**GOAL OF THE EXERCISE**
If an entry below holds a picture, skip the picture and copy everything else exactly.

**STORED DATA**
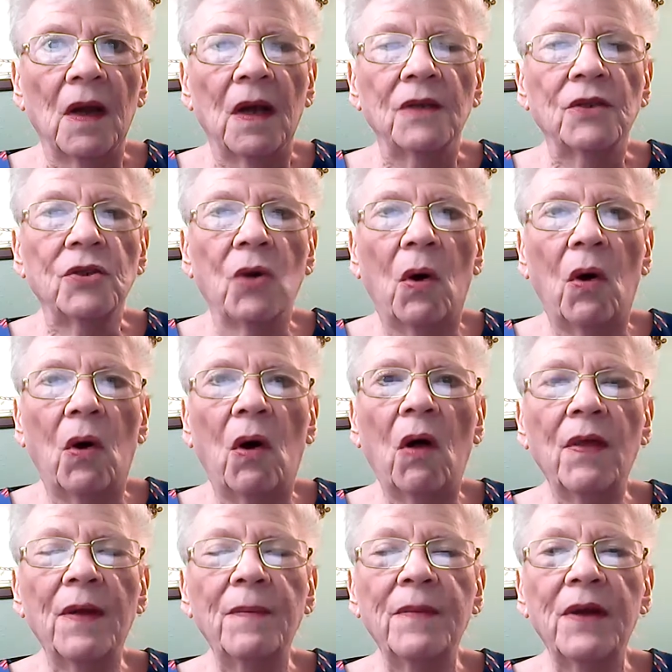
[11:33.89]
So
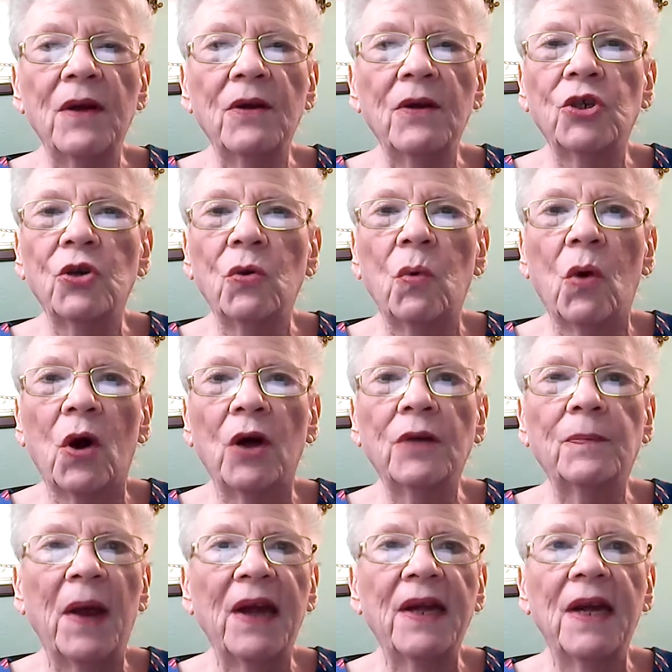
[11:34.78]
all them years you
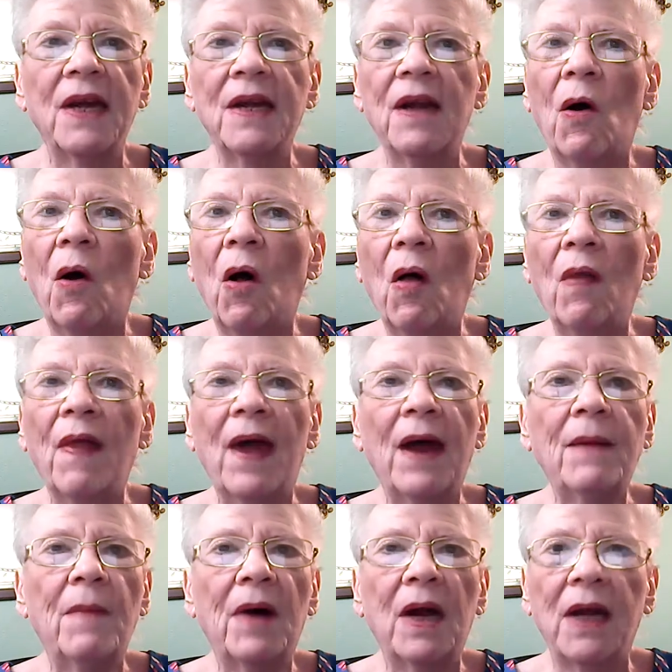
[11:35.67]
worked, paid in all
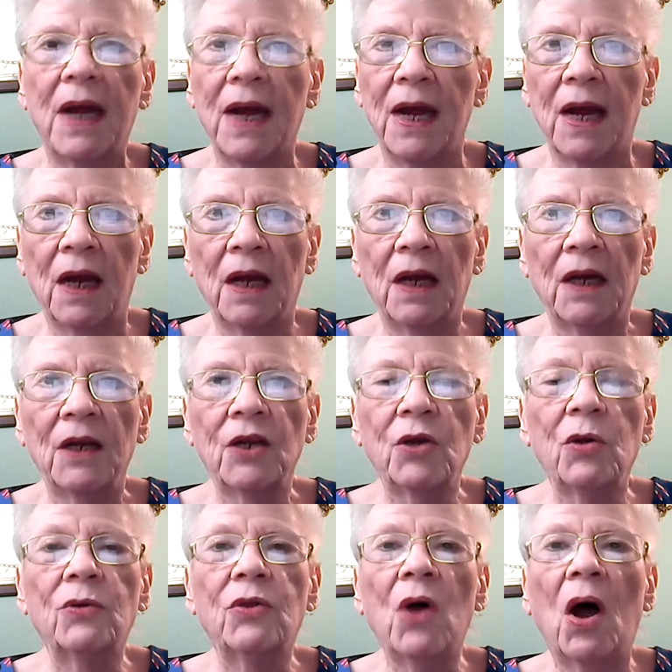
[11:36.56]
that money,
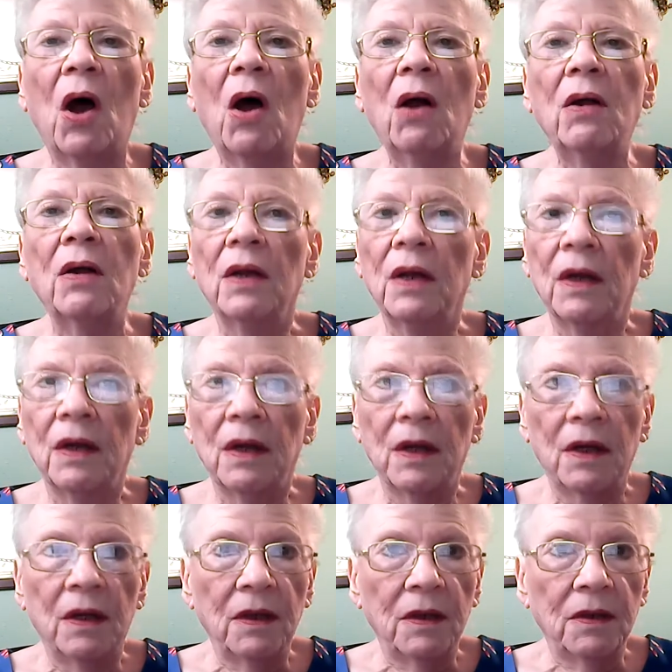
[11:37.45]
you thought
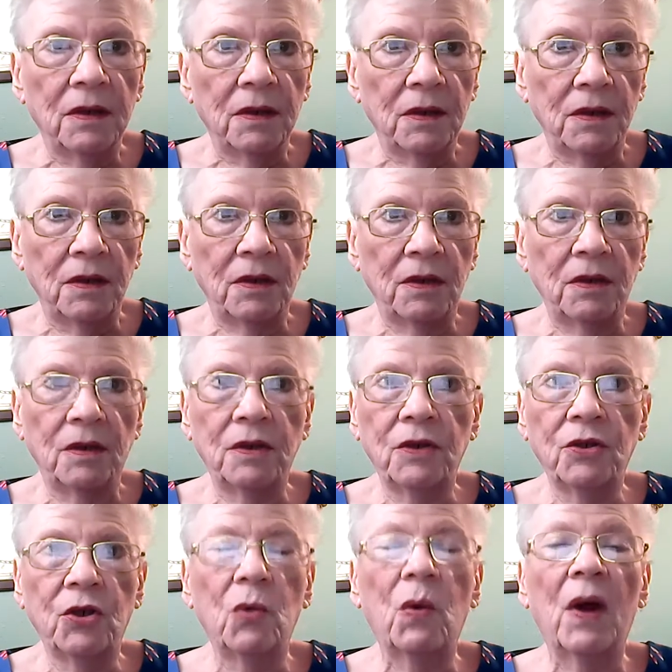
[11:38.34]

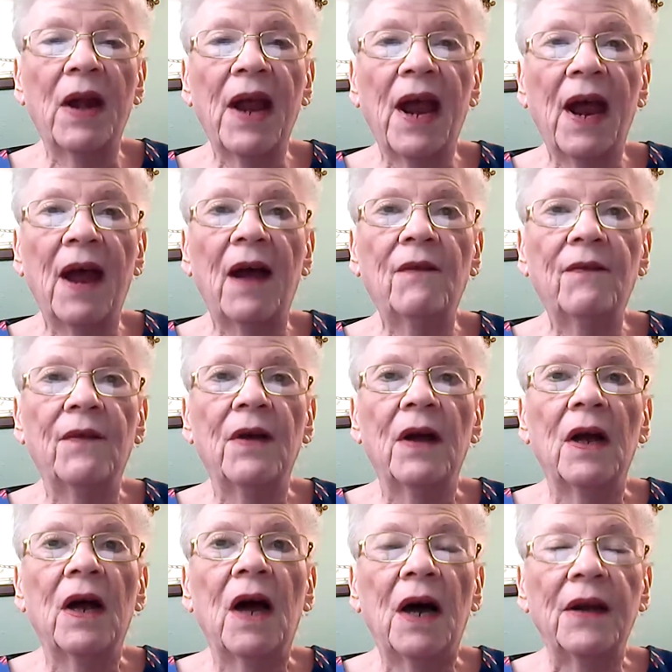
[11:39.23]
you would have
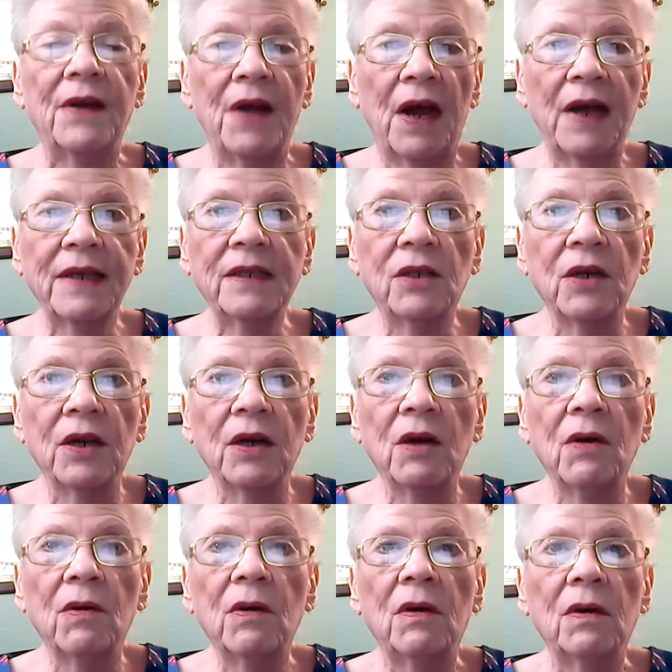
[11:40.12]
a nice
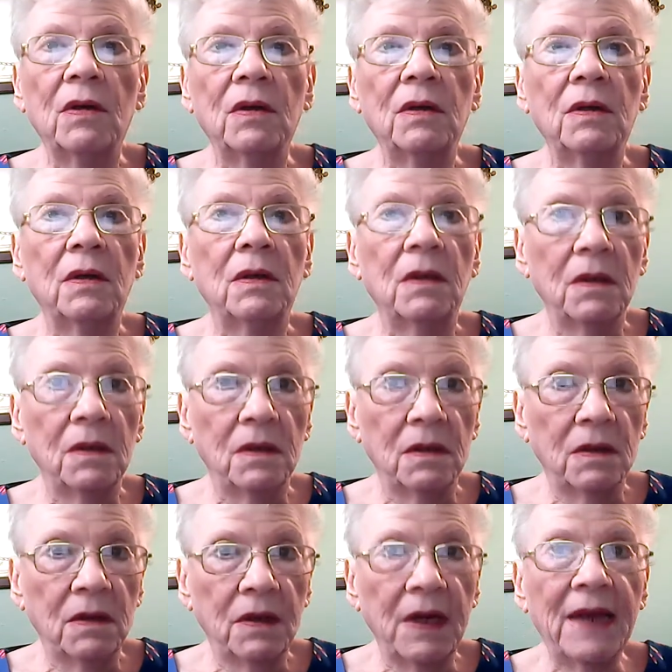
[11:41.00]
little
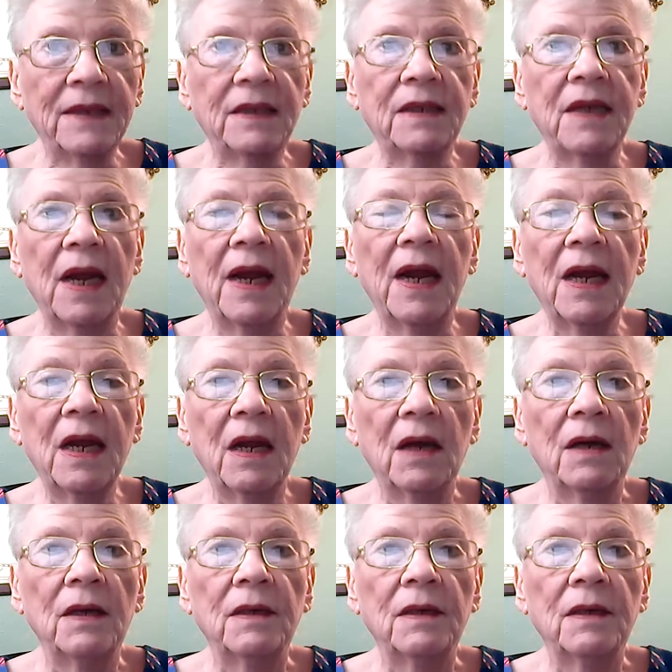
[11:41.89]
nest egg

**SOLUTION FOR THIS TASK**
[11:33.89]
So
[11:34.78]
all them years you
[11:35.67]
worked, paid in all
[11:36.56]
that money,
[11:37.45]
you thought
[11:38.34]

[11:39.23]
you would have
[11:40.12]
a nice
[11:41.00]
little
[11:41.89]
nest egg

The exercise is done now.